Segment Open
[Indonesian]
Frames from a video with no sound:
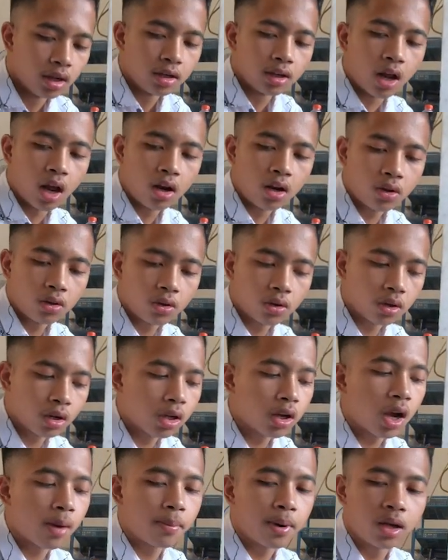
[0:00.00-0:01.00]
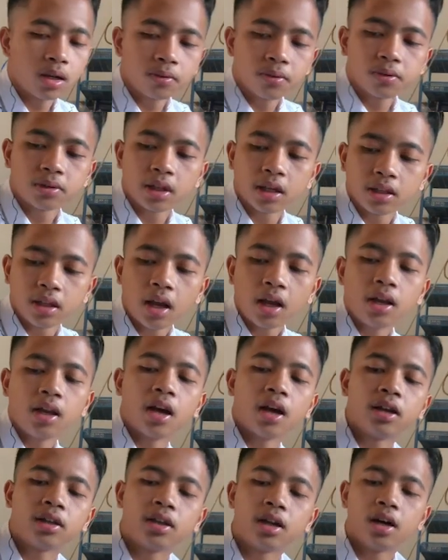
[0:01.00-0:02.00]
Dan untuk kelengkapan full ini
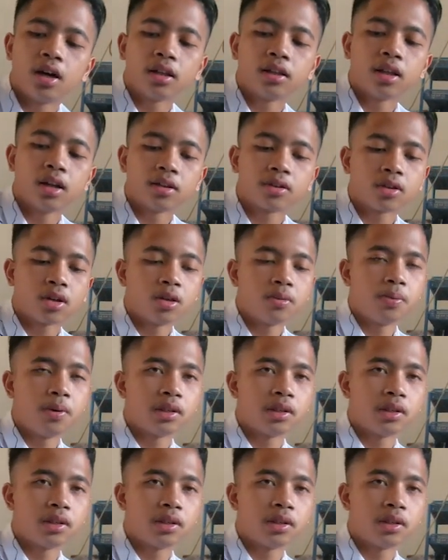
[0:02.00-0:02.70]
ada teleskop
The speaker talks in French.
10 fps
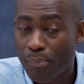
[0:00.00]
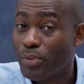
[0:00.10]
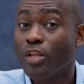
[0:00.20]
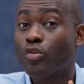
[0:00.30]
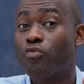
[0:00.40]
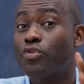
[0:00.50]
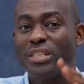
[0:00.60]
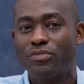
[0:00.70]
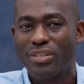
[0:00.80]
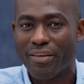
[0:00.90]
Et peut-être que vous
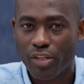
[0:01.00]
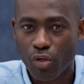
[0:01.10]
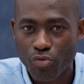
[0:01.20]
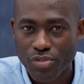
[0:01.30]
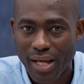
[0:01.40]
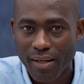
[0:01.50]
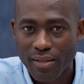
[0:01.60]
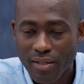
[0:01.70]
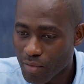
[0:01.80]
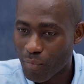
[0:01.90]
aussi, vous avez connu ça.
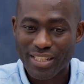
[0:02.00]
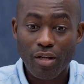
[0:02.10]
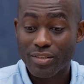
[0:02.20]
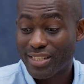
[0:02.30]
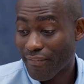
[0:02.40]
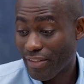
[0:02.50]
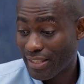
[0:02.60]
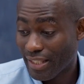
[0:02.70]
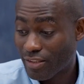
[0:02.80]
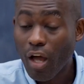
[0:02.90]
Moi, j'ai grandi
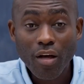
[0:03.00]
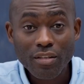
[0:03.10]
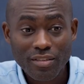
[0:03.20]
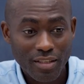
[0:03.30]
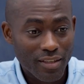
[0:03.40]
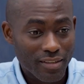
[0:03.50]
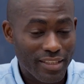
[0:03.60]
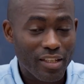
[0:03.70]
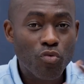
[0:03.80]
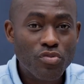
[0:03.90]
avec des tantes,
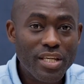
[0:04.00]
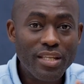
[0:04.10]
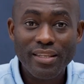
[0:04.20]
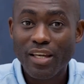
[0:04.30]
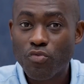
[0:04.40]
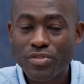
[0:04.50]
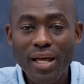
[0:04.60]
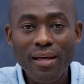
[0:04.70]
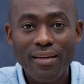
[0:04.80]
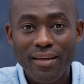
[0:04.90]
des cousines, des
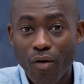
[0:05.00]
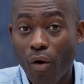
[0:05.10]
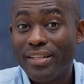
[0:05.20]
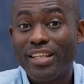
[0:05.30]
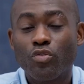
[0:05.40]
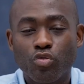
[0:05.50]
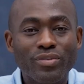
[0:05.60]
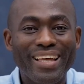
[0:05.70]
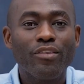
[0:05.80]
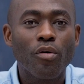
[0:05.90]
cousins. On était
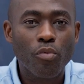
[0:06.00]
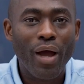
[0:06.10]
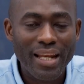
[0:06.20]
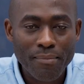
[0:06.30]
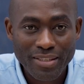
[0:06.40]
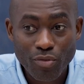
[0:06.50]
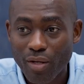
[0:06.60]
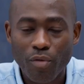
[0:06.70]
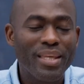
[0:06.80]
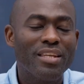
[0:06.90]
toujours très nombreux à la maison.
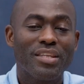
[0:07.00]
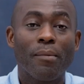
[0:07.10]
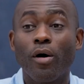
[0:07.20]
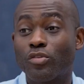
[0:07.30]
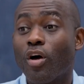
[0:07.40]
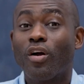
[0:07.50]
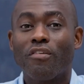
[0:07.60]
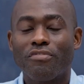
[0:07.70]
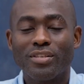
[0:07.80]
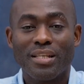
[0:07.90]
Alors, bien évidemment, en tant
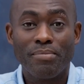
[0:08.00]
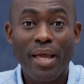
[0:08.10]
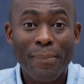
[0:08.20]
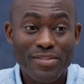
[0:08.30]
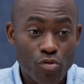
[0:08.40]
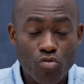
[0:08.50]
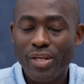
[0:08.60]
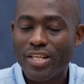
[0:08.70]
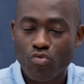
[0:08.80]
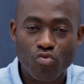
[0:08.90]
qu'enfant, c'est bien parce que tu
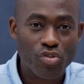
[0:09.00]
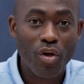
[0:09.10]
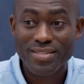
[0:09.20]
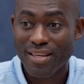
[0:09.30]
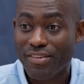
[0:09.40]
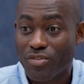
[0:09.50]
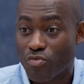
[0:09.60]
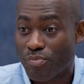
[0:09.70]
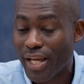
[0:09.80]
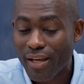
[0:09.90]
es insouciant et ça fait
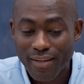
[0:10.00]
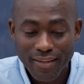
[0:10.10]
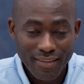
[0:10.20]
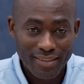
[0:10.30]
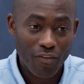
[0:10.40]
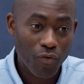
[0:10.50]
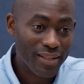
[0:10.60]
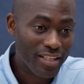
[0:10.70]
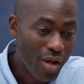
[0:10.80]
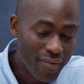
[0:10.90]
du bien
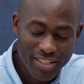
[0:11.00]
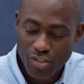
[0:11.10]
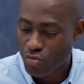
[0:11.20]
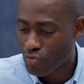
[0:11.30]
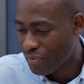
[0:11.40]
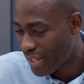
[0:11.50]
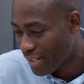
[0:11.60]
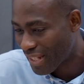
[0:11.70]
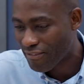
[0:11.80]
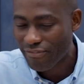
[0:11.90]
d'avoir des gens avec qui tu
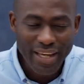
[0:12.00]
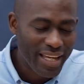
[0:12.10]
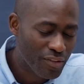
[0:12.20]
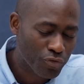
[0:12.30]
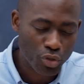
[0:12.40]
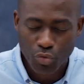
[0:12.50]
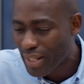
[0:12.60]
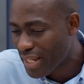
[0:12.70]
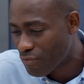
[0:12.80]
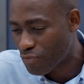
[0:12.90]
fais de la fête, vous
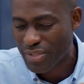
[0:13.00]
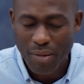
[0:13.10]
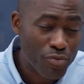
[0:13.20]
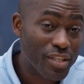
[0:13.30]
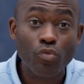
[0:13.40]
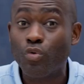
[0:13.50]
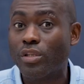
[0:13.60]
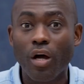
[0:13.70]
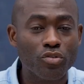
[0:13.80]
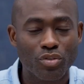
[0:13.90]
jouez, vous vous amusez tout le
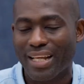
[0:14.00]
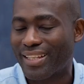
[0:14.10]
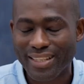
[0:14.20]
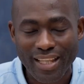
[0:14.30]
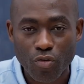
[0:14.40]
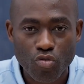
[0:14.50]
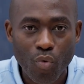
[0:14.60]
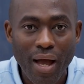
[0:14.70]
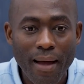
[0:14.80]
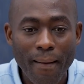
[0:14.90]
temps jusqu'à très tard le
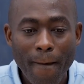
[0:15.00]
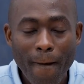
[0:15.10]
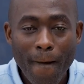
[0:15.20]
soir.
Segment Closed
» **REQUIREMENT**
Everything in the listing above must be retyped exactly, except for the pictures.

» **RESPONSE TO THIS TASK**
[Indonesian]
Frames from a video with no sound:
[0:00.00-0:01.00]
[0:01.00-0:02.00]
Dan untuk kelengkapan full ini
[0:02.00-0:02.70]
ada teleskop
The speaker talks in French.
10 fps
[0:00.00]
[0:00.10]
[0:00.20]
[0:00.30]
[0:00.40]
[0:00.50]
[0:00.60]
[0:00.70]
[0:00.80]
[0:00.90]
Et peut-être que vous
[0:01.00]
[0:01.10]
[0:01.20]
[0:01.30]
[0:01.40]
[0:01.50]
[0:01.60]
[0:01.70]
[0:01.80]
[0:01.90]
aussi, vous avez connu ça.
[0:02.00]
[0:02.10]
[0:02.20]
[0:02.30]
[0:02.40]
[0:02.50]
[0:02.60]
[0:02.70]
[0:02.80]
[0:02.90]
Moi, j'ai grandi
[0:03.00]
[0:03.10]
[0:03.20]
[0:03.30]
[0:03.40]
[0:03.50]
[0:03.60]
[0:03.70]
[0:03.80]
[0:03.90]
avec des tantes,
[0:04.00]
[0:04.10]
[0:04.20]
[0:04.30]
[0:04.40]
[0:04.50]
[0:04.60]
[0:04.70]
[0:04.80]
[0:04.90]
des cousines, des
[0:05.00]
[0:05.10]
[0:05.20]
[0:05.30]
[0:05.40]
[0:05.50]
[0:05.60]
[0:05.70]
[0:05.80]
[0:05.90]
cousins. On était
[0:06.00]
[0:06.10]
[0:06.20]
[0:06.30]
[0:06.40]
[0:06.50]
[0:06.60]
[0:06.70]
[0:06.80]
[0:06.90]
toujours très nombreux à la maison.
[0:07.00]
[0:07.10]
[0:07.20]
[0:07.30]
[0:07.40]
[0:07.50]
[0:07.60]
[0:07.70]
[0:07.80]
[0:07.90]
Alors, bien évidemment, en tant
[0:08.00]
[0:08.10]
[0:08.20]
[0:08.30]
[0:08.40]
[0:08.50]
[0:08.60]
[0:08.70]
[0:08.80]
[0:08.90]
qu'enfant, c'est bien parce que tu
[0:09.00]
[0:09.10]
[0:09.20]
[0:09.30]
[0:09.40]
[0:09.50]
[0:09.60]
[0:09.70]
[0:09.80]
[0:09.90]
es insouciant et ça fait
[0:10.00]
[0:10.10]
[0:10.20]
[0:10.30]
[0:10.40]
[0:10.50]
[0:10.60]
[0:10.70]
[0:10.80]
[0:10.90]
du bien
[0:11.00]
[0:11.10]
[0:11.20]
[0:11.30]
[0:11.40]
[0:11.50]
[0:11.60]
[0:11.70]
[0:11.80]
[0:11.90]
d'avoir des gens avec qui tu
[0:12.00]
[0:12.10]
[0:12.20]
[0:12.30]
[0:12.40]
[0:12.50]
[0:12.60]
[0:12.70]
[0:12.80]
[0:12.90]
fais de la fête, vous
[0:13.00]
[0:13.10]
[0:13.20]
[0:13.30]
[0:13.40]
[0:13.50]
[0:13.60]
[0:13.70]
[0:13.80]
[0:13.90]
jouez, vous vous amusez tout le
[0:14.00]
[0:14.10]
[0:14.20]
[0:14.30]
[0:14.40]
[0:14.50]
[0:14.60]
[0:14.70]
[0:14.80]
[0:14.90]
temps jusqu'à très tard le
[0:15.00]
[0:15.10]
[0:15.20]
soir.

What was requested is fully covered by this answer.